[Source data Boundary: Start]

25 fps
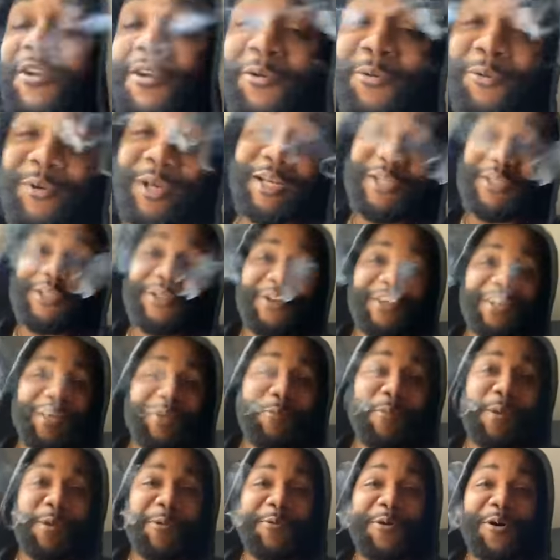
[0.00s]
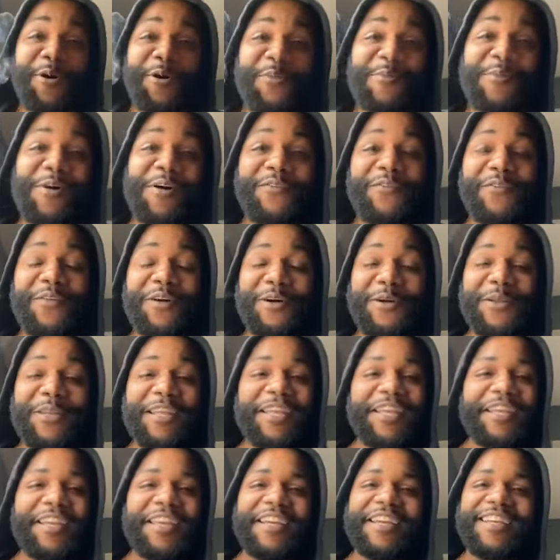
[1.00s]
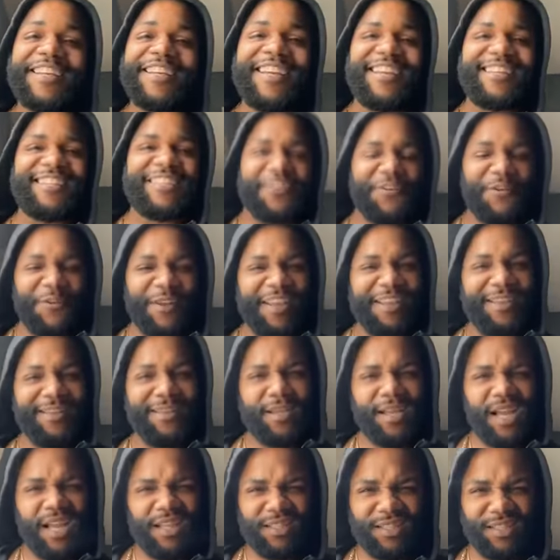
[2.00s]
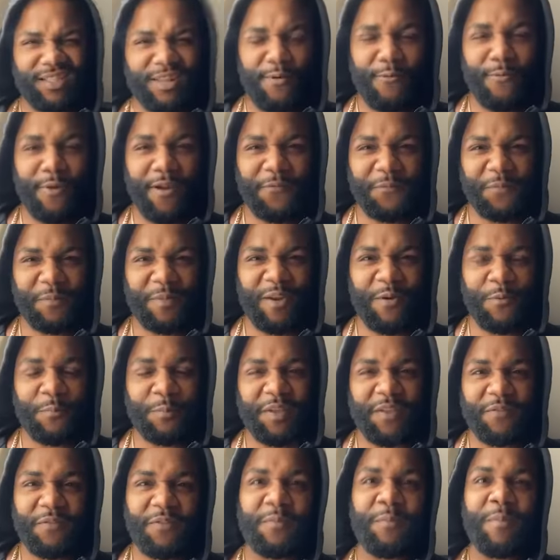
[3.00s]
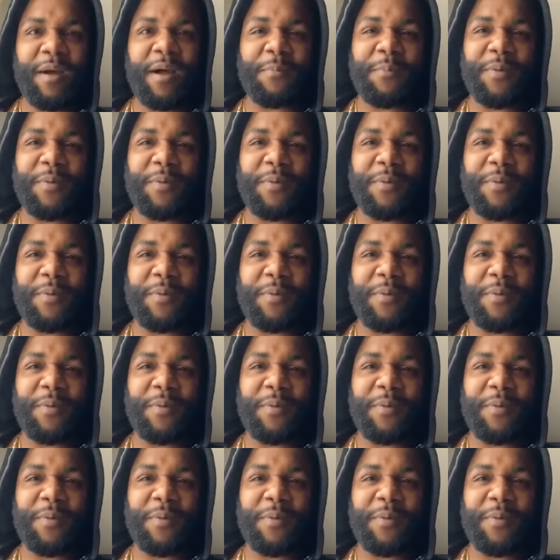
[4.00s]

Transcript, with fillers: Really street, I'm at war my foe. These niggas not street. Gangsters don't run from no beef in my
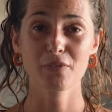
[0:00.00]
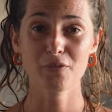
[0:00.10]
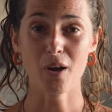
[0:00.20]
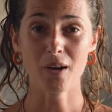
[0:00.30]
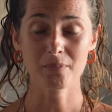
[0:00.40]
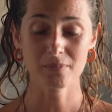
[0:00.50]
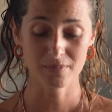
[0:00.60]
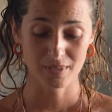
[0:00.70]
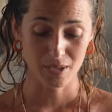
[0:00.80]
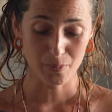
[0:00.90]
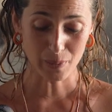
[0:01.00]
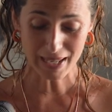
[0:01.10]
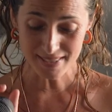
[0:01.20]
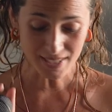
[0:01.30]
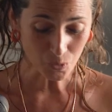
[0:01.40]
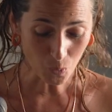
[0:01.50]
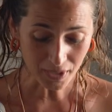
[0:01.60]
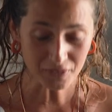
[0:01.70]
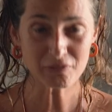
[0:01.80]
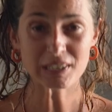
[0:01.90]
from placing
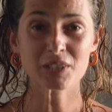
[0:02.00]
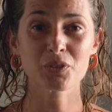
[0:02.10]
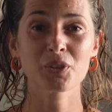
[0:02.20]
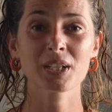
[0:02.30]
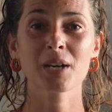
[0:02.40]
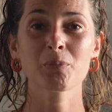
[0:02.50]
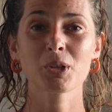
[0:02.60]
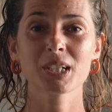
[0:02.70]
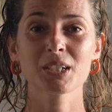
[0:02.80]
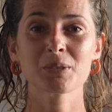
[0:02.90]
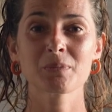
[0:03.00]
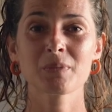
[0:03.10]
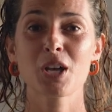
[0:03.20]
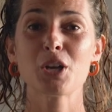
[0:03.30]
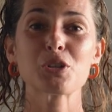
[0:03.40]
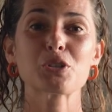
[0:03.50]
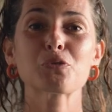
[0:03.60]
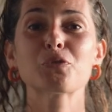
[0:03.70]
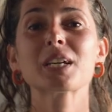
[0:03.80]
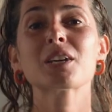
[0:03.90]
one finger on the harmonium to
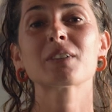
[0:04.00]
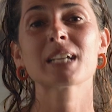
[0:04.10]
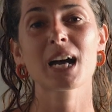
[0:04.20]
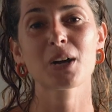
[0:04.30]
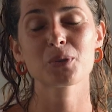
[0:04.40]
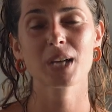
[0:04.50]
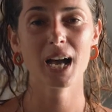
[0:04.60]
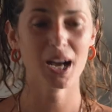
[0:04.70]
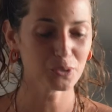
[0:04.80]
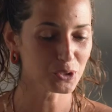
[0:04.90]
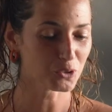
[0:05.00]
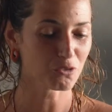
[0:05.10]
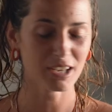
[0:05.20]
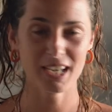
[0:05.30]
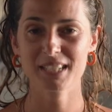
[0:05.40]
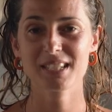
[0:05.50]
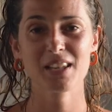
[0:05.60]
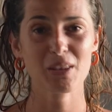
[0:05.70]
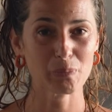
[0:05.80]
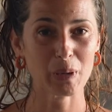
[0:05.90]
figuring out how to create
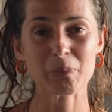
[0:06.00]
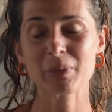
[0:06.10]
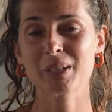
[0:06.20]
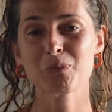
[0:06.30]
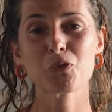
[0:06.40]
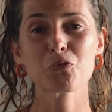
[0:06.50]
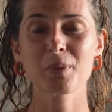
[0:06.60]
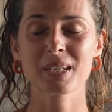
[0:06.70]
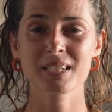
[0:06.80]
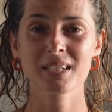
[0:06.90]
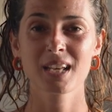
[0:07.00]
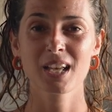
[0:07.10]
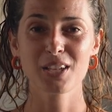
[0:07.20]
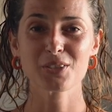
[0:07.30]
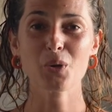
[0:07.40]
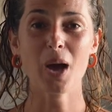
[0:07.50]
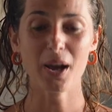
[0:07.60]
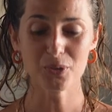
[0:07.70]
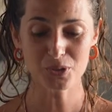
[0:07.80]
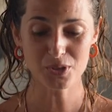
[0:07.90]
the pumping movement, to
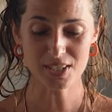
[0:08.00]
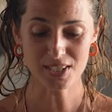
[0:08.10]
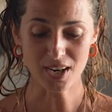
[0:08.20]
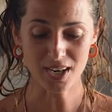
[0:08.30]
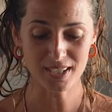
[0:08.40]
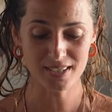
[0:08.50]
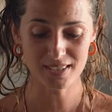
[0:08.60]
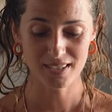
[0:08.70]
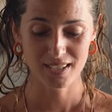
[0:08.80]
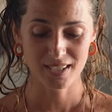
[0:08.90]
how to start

[Source data Boundary: End]

*Your task*.
Reproduce every entry above exactly, and omit the pictures.

*Response box*.
25 fps
[0.00s]
[1.00s]
[2.00s]
[3.00s]
[4.00s]

Transcript, with fillers: Really street, I'm at war my foe. These niggas not street. Gangsters don't run from no beef in my
[0:00.00]
[0:00.10]
[0:00.20]
[0:00.30]
[0:00.40]
[0:00.50]
[0:00.60]
[0:00.70]
[0:00.80]
[0:00.90]
[0:01.00]
[0:01.10]
[0:01.20]
[0:01.30]
[0:01.40]
[0:01.50]
[0:01.60]
[0:01.70]
[0:01.80]
[0:01.90]
from placing
[0:02.00]
[0:02.10]
[0:02.20]
[0:02.30]
[0:02.40]
[0:02.50]
[0:02.60]
[0:02.70]
[0:02.80]
[0:02.90]
[0:03.00]
[0:03.10]
[0:03.20]
[0:03.30]
[0:03.40]
[0:03.50]
[0:03.60]
[0:03.70]
[0:03.80]
[0:03.90]
one finger on the harmonium to
[0:04.00]
[0:04.10]
[0:04.20]
[0:04.30]
[0:04.40]
[0:04.50]
[0:04.60]
[0:04.70]
[0:04.80]
[0:04.90]
[0:05.00]
[0:05.10]
[0:05.20]
[0:05.30]
[0:05.40]
[0:05.50]
[0:05.60]
[0:05.70]
[0:05.80]
[0:05.90]
figuring out how to create
[0:06.00]
[0:06.10]
[0:06.20]
[0:06.30]
[0:06.40]
[0:06.50]
[0:06.60]
[0:06.70]
[0:06.80]
[0:06.90]
[0:07.00]
[0:07.10]
[0:07.20]
[0:07.30]
[0:07.40]
[0:07.50]
[0:07.60]
[0:07.70]
[0:07.80]
[0:07.90]
the pumping movement, to
[0:08.00]
[0:08.10]
[0:08.20]
[0:08.30]
[0:08.40]
[0:08.50]
[0:08.60]
[0:08.70]
[0:08.80]
[0:08.90]
how to start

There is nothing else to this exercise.